Casi, pero no del todo. No; los muros que Hugh había levantado en torno a sí mismo seguían aún en pie, sólidos e intactos. Se había producido una pequeña grieta por la que había penetrado un rayo de luz, cegador y doloroso para unos ojos acostumbrados a la oscuridad, pero él se había apresurado a impedirle el paso, rellenando la grieta. El poder que ejercía el chiquillo sobre él, fuera lo que fuese, era consecuencia de un hechizo. Era algo que quedaba fuera del control del asesino, al menos hasta que llegaran al Reino Superior. Retirándose a un rincón de la celda, Hugh se relajó y cayó dormido.

La nave dragón elfa empleó casi dos semanas en el viaje hasta el Reino Superior, mucho más tiempo del que había calculado el capitán Bothar'el. Lo que éste no había tenido en cuenta era que su tripulación y sus esclavos se fatigarían tanto y tan pronto. Los conjuros realizados por el mago de a bordo permitían gobernar la nave pese a la reducida presión del aire, pero el hechicero no podía hacer nada por aliviar el propio enrarecimiento del aire que los hacía sentir en todo instante como si estuvieran faltos de aliento.

La tripulación se mostraba nerviosa, malhumorada y preocupada. Volar por aquel cielo inmenso y vacío producía pavor. Encima de ellos, el firmamento brillaba y titilaba de día y resplandecía con un tono pálido por la noche. Incluso el más crédulo de a bordo podía apreciar que el misterioso firmamento no estaba compuesto de piedras preciosas flotando en los cielos.

—Pedazos de hielo —anunció el capitán Bothar'el, observándolo por el catalejo.

—¿Hielo? —Su segundo de a bordo pareció casi aliviado—. Entonces, eso nos cierra el paso, ¿verdad, capitán? No podemos volar entre el hielo. Será mejor que demos media vuelta.

—No. —Bothar'el cerró el catalejo con un chasquido. Más que a las palabras de su subordinado, parecía responderse a sí mismo, a algún dilema que debatía en su mente—. Hemos llegado muy lejos y el Reino Superior está ahí, en alguna parte. Y vamos a encontrarlo.

«O a morir en el intento», añadió para sí el segundo de a bordo.

Y continuaron navegando, cada vez más arriba, cada vez más cerca del firmamento que pendía abarcando el cielo como un inmenso y radiante collar.

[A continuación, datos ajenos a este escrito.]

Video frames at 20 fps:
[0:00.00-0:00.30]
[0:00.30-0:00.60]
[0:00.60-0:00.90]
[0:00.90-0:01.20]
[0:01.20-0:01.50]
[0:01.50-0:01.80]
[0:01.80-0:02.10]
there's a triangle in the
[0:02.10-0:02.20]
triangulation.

No vieron signo de vida de ningún tipo, y mucho menos tierra alguna donde vivieran los más dotados de los hechiceros humanos.

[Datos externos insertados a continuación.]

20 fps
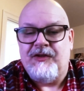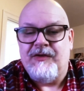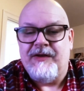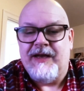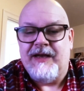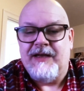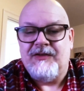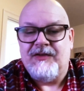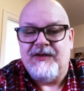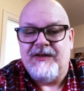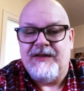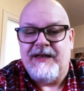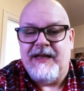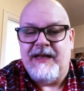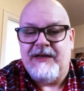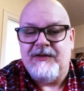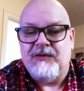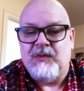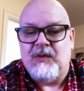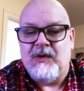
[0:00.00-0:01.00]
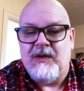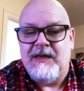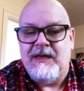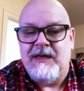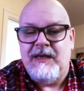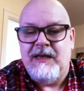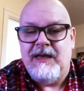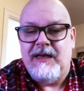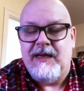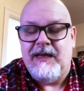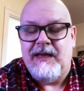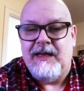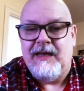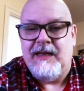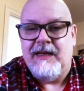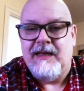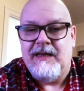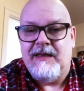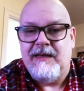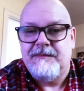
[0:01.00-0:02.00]
you guys in the next one,
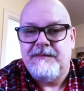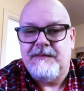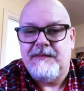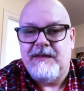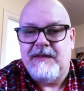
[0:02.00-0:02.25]
andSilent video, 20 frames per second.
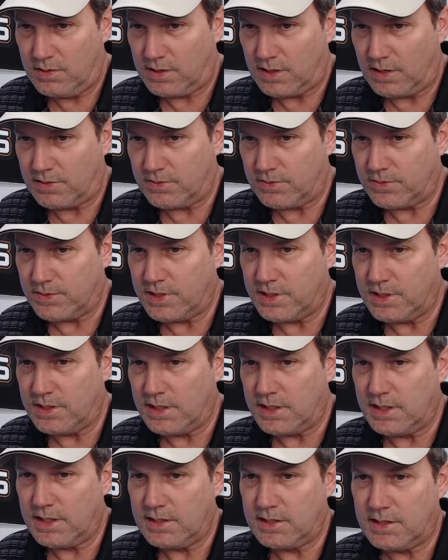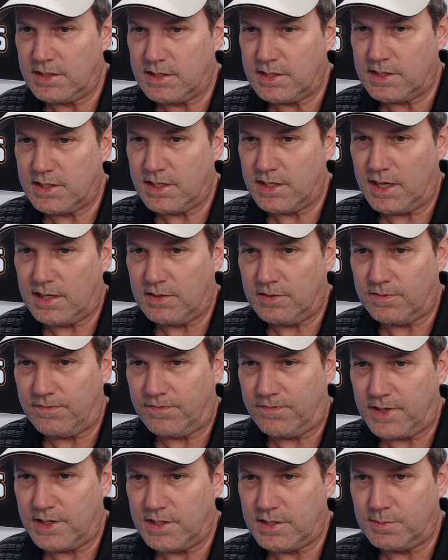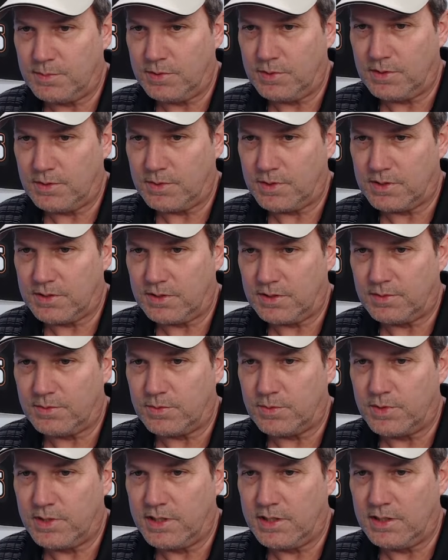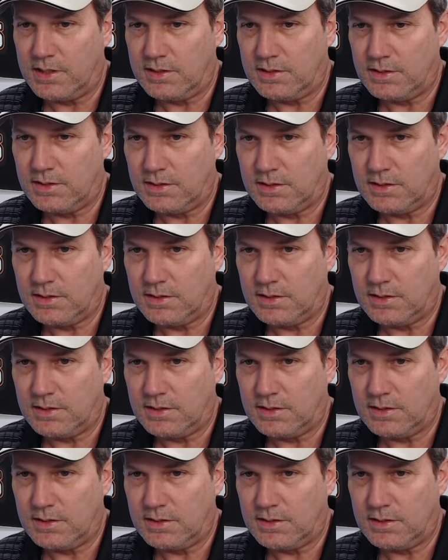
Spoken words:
Got Rhea in the chat on Facebook. What's up, Rhea?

La temperatura descendió. Se vieron obligados a ponerse encima todas las prendas de abrigo que tenían e, incluso así, costaba mantenerse en calor. Los tripulantes empezaron a murmurar que su nuevo capitán estaba loco y que todos iban a morir allí, bien de frío o perdidos en cielo abierto, sin fuerzas para regresar.

Cuando transcurrieron unos días más sin ver rastro de vida y empezaron a escasear las provisiones y el frío se hizo casi insoportable, el capitán Bothar'el bajó a comunicar a sus «invitados» que había cambiado de idea y regresaban al Reino Medio.

Encontró a los prisioneros envueltos en todas las mantas que tenían a su alcance, acurrucados en torno al caldero mágico. El geg estaba mortalmente enfermo, ya fuera por el frío o debido al cambio de presión atmosférica. El capitán no sabía qué lo mantenía vivo todavía. (Alfred sí lo sabía, pero se cuidó mucho de que nadie se lo preguntara.)

Bothar'el se disponía a anunciar su decisión cuando un grito lo detuvo.

—¿Qué es eso? —El capitán corrió de nuevo al puente—. ¿Lo habéis encontrado?

El segundo oficial, con los ojos desorbitados y fijos en la portilla, balbuceó:

—¡Más bien diría, señor, que él nos ha encontrado a nosotros!